Dak Prescott entered the off-season with no active contract and a broken ankle that had ended his 2020 season in Week 5. But the star quarterback had enough leverage remaining after two years of intense negotiations that he managed to come to a four-year, $160 million agreement with the Dallas Cowboys in March, with $126 million guaranteed. That included an upfront payment of $66 million—the largest signing bonus in NFL history.
The deal gives the 28-year-old the top spot in the 2021 Forbes ranking of the highest-paid NFL players, one notch ahead of seven-time Super Bowl champion Tom Brady. Prescott’s total of $87 million in pretax earnings also includes $12 million from endorsements.
That is impressive—one of the best sponsor numbers in the NFL—but Brady blows right past him with $45 million off the field, including the proceeds from a massive partnership with cryptocurrency exchange FTX that he struck in June and his appearances in a couple of Subway commercials. Those new deals, plus bonuses triggered by his 2020 exploits for the Tampa Bay Buccaneers, help push the 44-year-old quarterback past the NFL off-the-field record of $31 million he established on Forbes’ list of the world’s highest-paid athletes just four months ago, installing him as an emphatic No. 2 on the NFL earnings list with $72.5 million, including his playing contract.
In all, the NFL’s ten highest-paid players are set to make $418 million in 2021, according to Forbes’ calculations, an increase of 9% from last year despite a dip in the salary cap that has dented salaries around the league. The top ten will collect $306.6 million in salary and bonus in 2021, a 5% drop from last year and the lowest on-the-field figure since 2017, but offset that with $111 million from their off-the-field ventures, including endorsements, licensing, appearances and memorabilia, as well as businesses they operate. That represents an 84% increase from 2020’s top ten, mostly thanks to Brady, and demolishes the previous high-water mark of $67 million from 2016.
Quarterbacks dominate once again, taking seven of the ten spots in the ranking, including Brady’s Super Bowl LV rival Patrick Mahomes of the Kansas City Chiefs and the Green Bay Packers’ Aaron Rodgers, who land at Nos. 3 and 4 with $44.8 million and $33.4 million, respectively. A non-quarterback—San Francisco 49ers offensive tackle Trent Williams—rounds out the top five with $33.3 million.
Trevor Lawrence, the No. 1 overall pick in the NFL draft in April, comes in at No. 8 with $30.8 million, becoming the first rookie to rank among the top ten since the 2011 collective bargaining agreement drastically reduced contracts for the sport’s top draft picks. Lawrence, who received a $24.1 million signing bonus from the Jacksonville Jaguars, is adding $6 million off the field, including his own endorsement deal with FTX and partnerships with brands like Adidas, Gatorade and Fanatics.

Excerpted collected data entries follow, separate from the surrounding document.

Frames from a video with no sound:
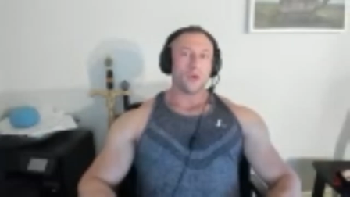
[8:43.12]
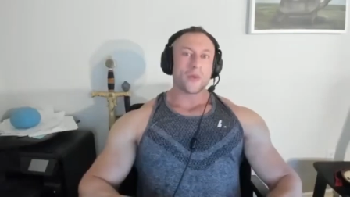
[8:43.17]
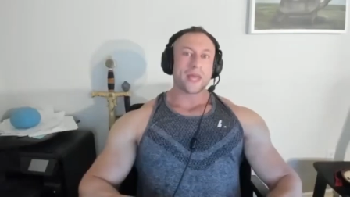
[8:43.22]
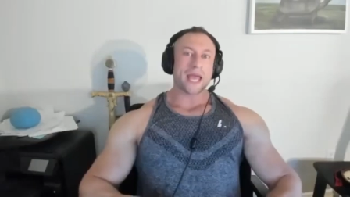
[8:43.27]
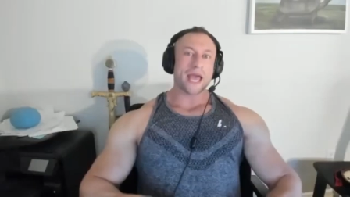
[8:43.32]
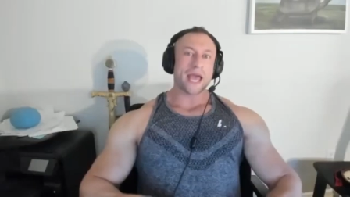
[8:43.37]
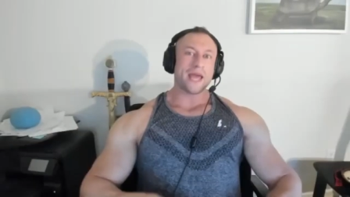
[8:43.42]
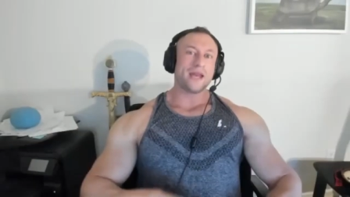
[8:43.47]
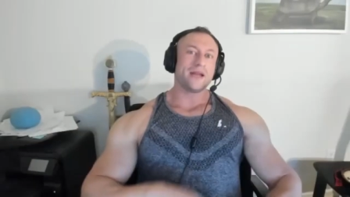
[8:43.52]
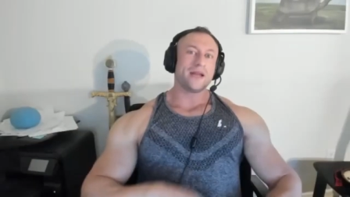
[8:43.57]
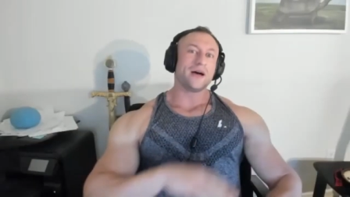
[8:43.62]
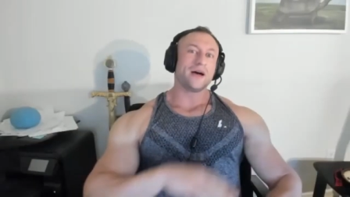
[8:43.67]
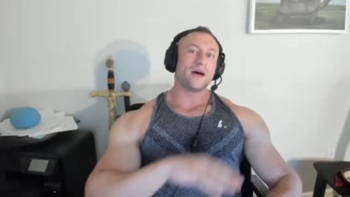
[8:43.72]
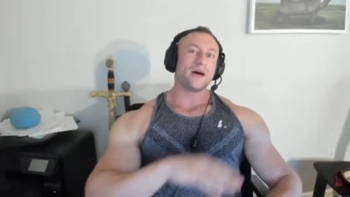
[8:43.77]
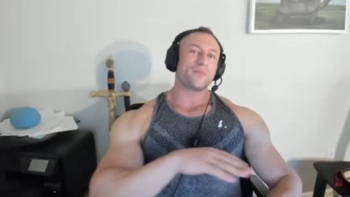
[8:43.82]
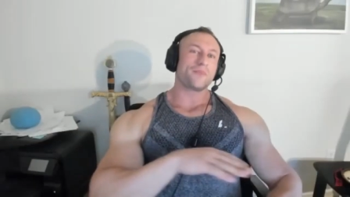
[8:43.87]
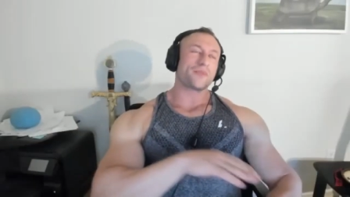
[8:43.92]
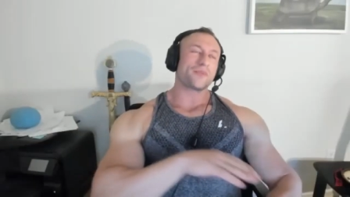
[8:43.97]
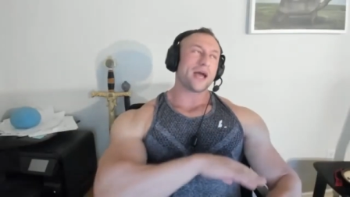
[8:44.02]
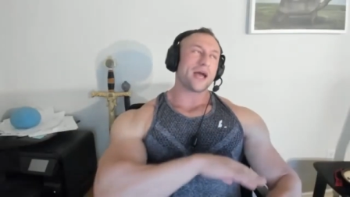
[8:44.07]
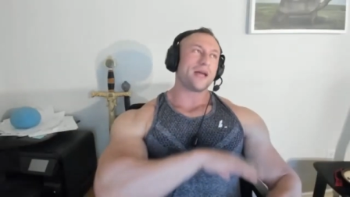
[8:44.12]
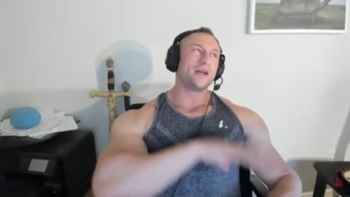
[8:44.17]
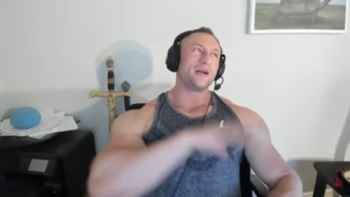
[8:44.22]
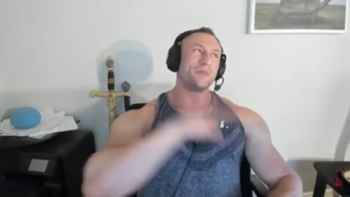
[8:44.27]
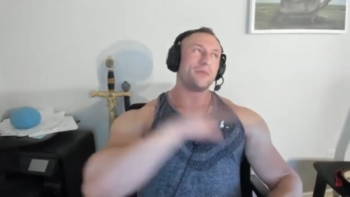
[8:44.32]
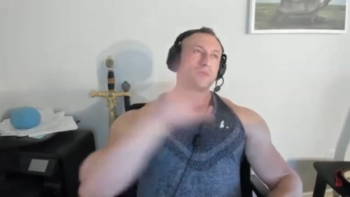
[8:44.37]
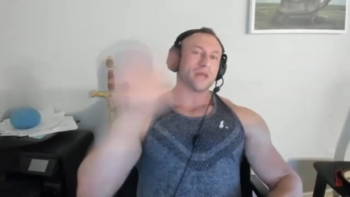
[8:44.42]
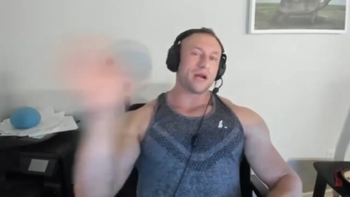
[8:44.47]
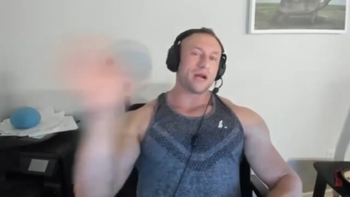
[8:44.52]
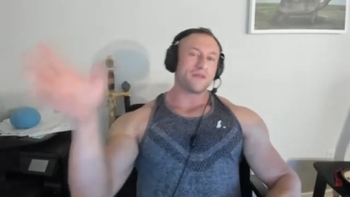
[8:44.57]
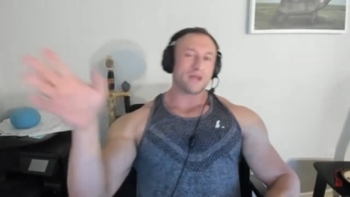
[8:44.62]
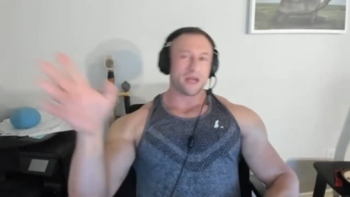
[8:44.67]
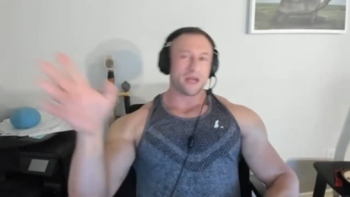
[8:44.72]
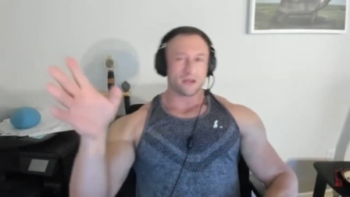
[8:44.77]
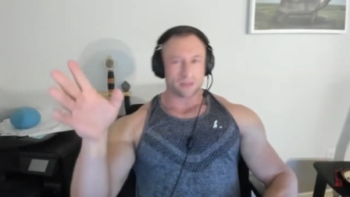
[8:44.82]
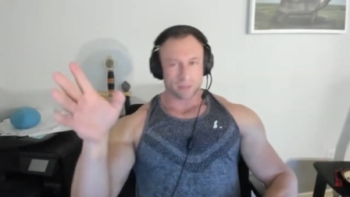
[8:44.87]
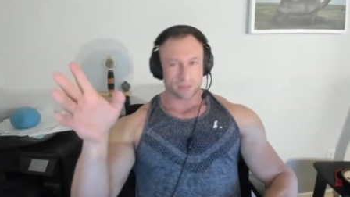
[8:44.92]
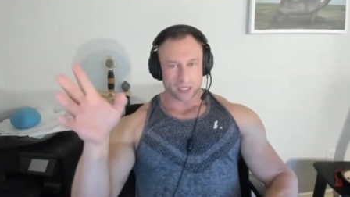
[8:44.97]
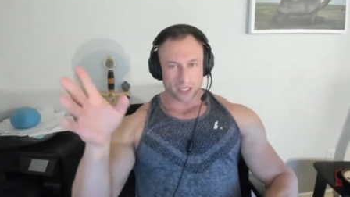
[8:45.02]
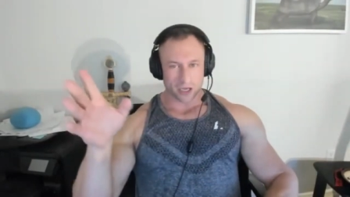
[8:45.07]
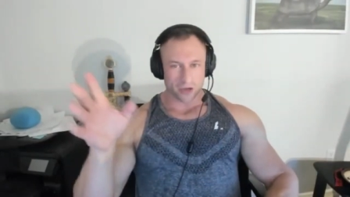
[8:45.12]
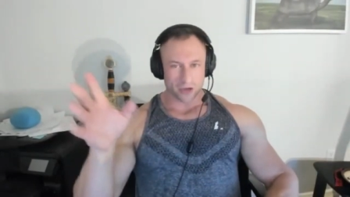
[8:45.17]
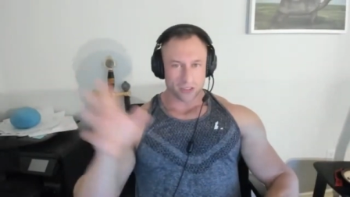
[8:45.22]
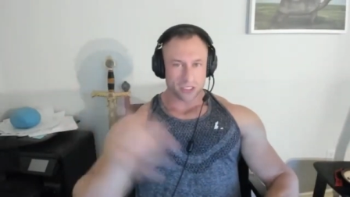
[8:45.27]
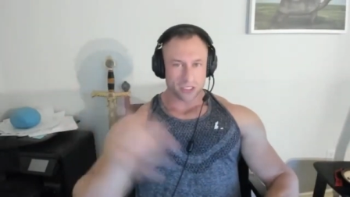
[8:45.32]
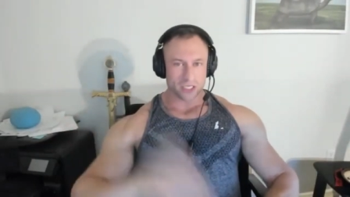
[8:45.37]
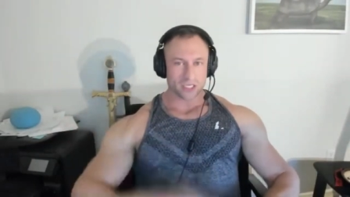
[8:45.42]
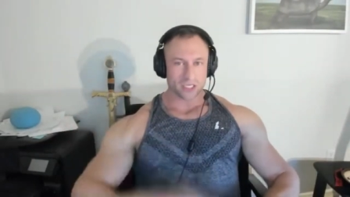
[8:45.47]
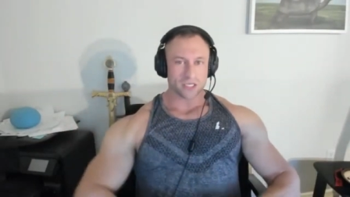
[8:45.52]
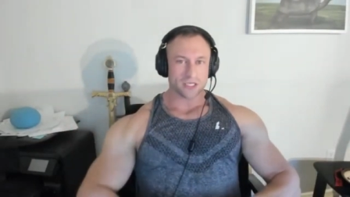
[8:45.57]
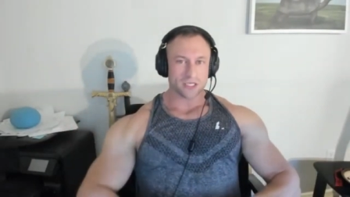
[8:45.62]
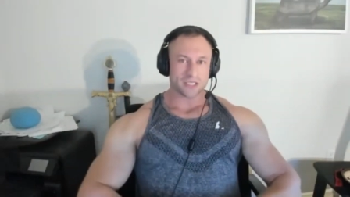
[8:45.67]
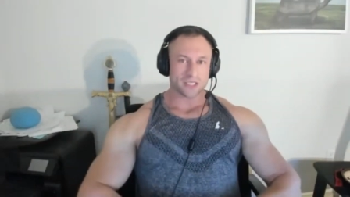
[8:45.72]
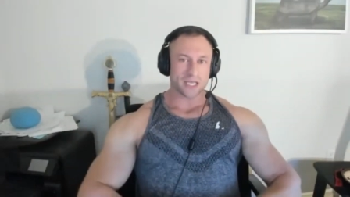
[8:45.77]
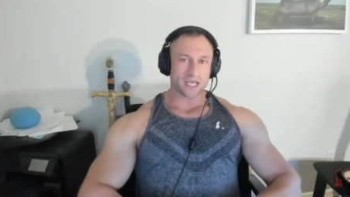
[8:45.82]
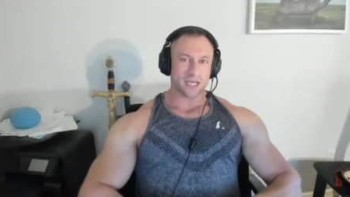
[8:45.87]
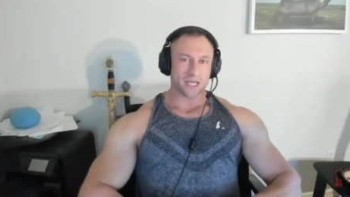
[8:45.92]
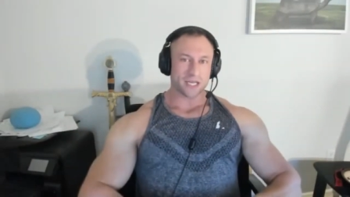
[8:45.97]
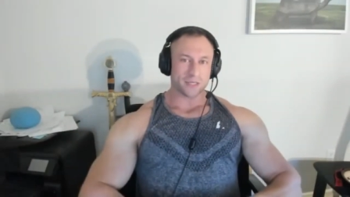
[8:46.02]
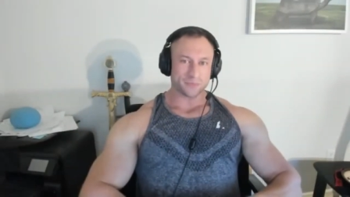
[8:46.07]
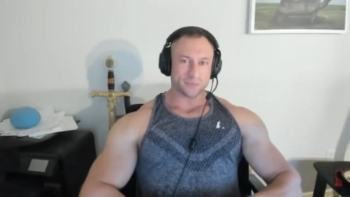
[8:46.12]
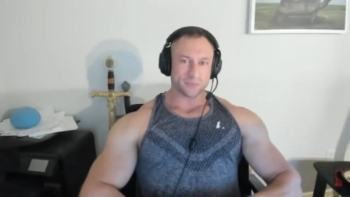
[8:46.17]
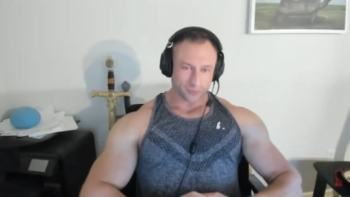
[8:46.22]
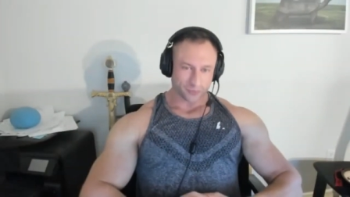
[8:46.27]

we ended up, I ended up driving out to my coaches and,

The world’s most lucrative sports league is riding the momentum of monster new media rights and betting deals, but NFL players are not yet sharing in the spoils. While the average team value is up 14% to a record $3.5 billion this year, the decline in game-day revenue from ticket, concessions and merchandise sales amid the pandemic led the NFL to cut its salary cap for the first time in a decade, to $182.5 million for 2021, from $198.2 million last year. That has tempered spending by front offices left facing a payroll crunch after handing out a wave of huge contracts in recent years. This off-season, according to Spotrac, the league’s 32 teams committed a combined $4.6 billion in extensions and free-agent contracts (down 10% from 2020) with $2.5 billion in guaranteed money (down 11%).
Still, for the league’s superstars, sponsors are easing the pain.
Here are the NFL’s ten highest-paid players for 2021.
On-Field Earnings: $75 M • Off-Field Earnings: $12 M
Total Earnings: $87 M
Dak Prescott’s $66 million signing bonus from the Dallas Cowboys beat the $57.5 million mark for a single-payment bonus that Aaron Rodgers had set in 2018. The 28-year-old quarterback owns a significant stake in four Walk-On’s restaurants in Texas and is up to $12 million in endorsements, including a major new deal with NFT platform Ethernity. A jump from Adidas to Jordan Brand in June also supplied a sizable raise.
On-Field Earnings: $27.5 M • Off-Field Earnings: $45 M
Total Earnings: $72.5 M
Just a year or two ago, Tom Brady was making $12 million a year off the field. Now, after winning a seventh Super Bowl title in his first season with the Tampa Bay Buccaneers and making his partnerships more of a focus, the 44-year-old quarterback is hauling in almost four times as much. Beyond his endorsements, which include Fanatics and Under Armour in addition to his huge new deal with FTX, Brady has the TB12 supplements line and a media company, 199 Productions, as well as an NFT platform, Autograph, that he launched this summer. He also reportedly picked up $3.4 million in playing-contract incentives for his performance in 2020 and the Bucs’ championship (a number not reflected in his earnings for this list).